What brought Bob Stoops to the XFL?
While everyone dreams of retiring, Bob Stoops didn’t think it lived up to the hype. After years on the sidelines, he came to miss football.
“When I stepped away a couple of years ago, one of my major reasons, and I made it very clear, is I wanted my own time,” Stoops explained via ESPN. “As the only saying goes, be careful what you wish for. All of a sudden, I got to thinking after a couple of years, some days I’ve got too much time on my hands. You start to look at what are your options.”
The XFL presented an opportunity to return to the sidelines without devoting every waking moment to football, as a major program would require. Texas isn’t that far from Stoops’ Oklahoma home; he won’t need to miss any of his son’s games with the Sooners, either.

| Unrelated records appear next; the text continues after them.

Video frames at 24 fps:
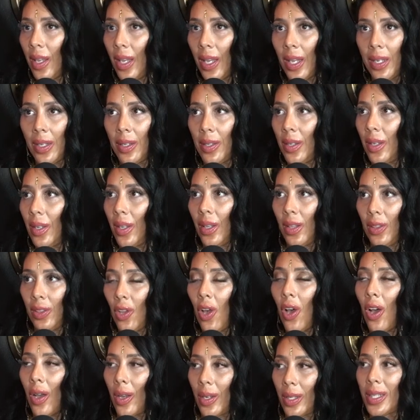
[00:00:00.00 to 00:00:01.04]
in a
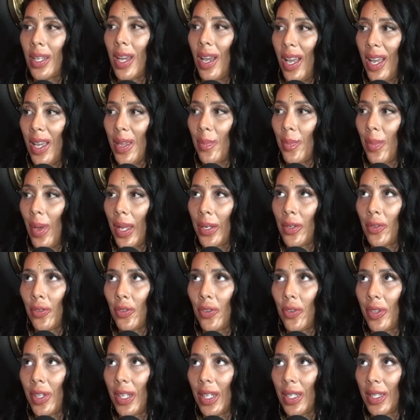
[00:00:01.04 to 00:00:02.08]
long time. mm I
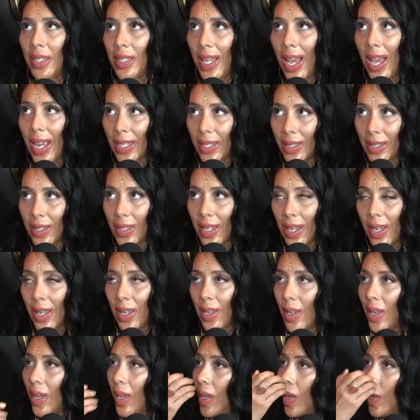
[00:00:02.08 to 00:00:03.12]
don't know mm-hmm. the exact
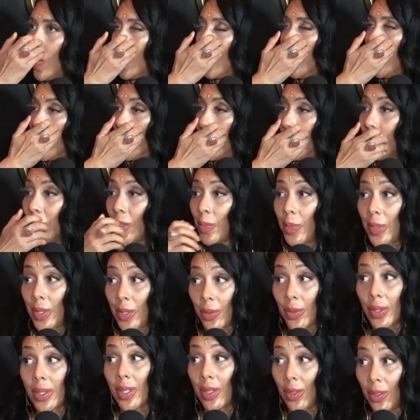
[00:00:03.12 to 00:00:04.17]
uh, uh, years,
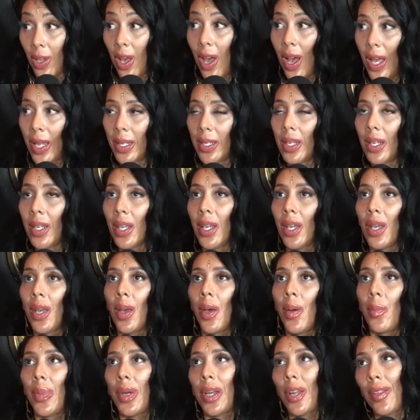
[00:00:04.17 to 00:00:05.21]
but there was a lot.
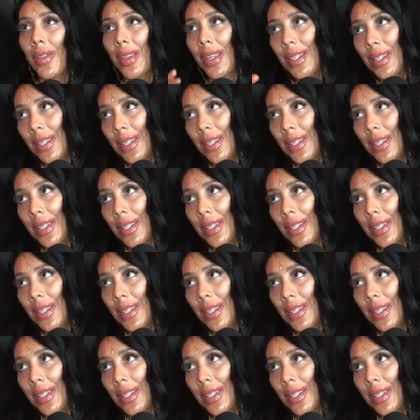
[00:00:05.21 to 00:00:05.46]
But onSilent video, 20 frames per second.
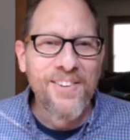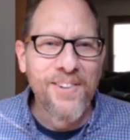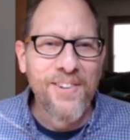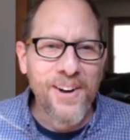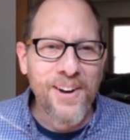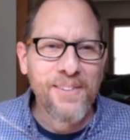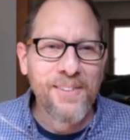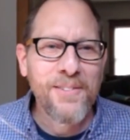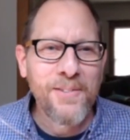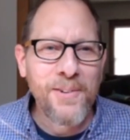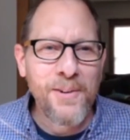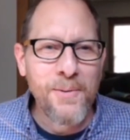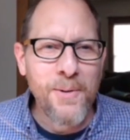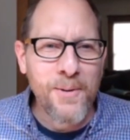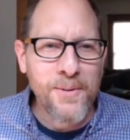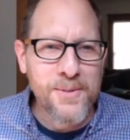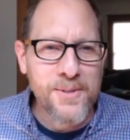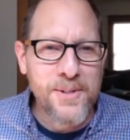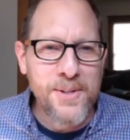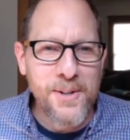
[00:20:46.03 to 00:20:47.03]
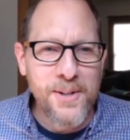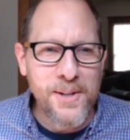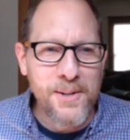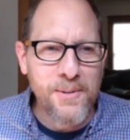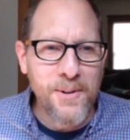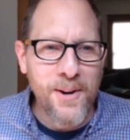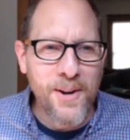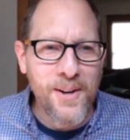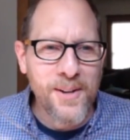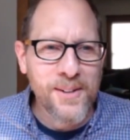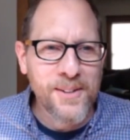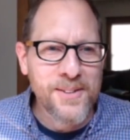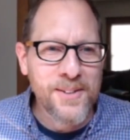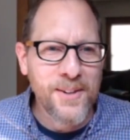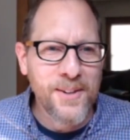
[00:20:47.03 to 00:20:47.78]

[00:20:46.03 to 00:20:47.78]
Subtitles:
Well, we won't steer you wrong.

“All of that together fit me at this point in my life,” Stoops told USA Today Sports. “My love of football won out.”
Can he still do it in the XFL?
Whether you take the XFL seriously or not, it’s tough to argue with Bob Stoops’ coaching credentials. Even after a few years out of the action, his experience should be enough to carry him through any rough spots; based on the recent history of non-NFL leagues, there will surely be a few.
It’s also worth noting that Stoops will have a bit of a security blanket on the roster in the form of Landry Jones. The quarterback, who spent several seasons as an NFL back-up, played under the coach at Oklahoma; that working relationship should give the duo an advantage over the competition, at least in the early weeks.
Bob Stoops joined the XFL because he missed football; if the Renegades struggle, he may wish he was back on the golf course.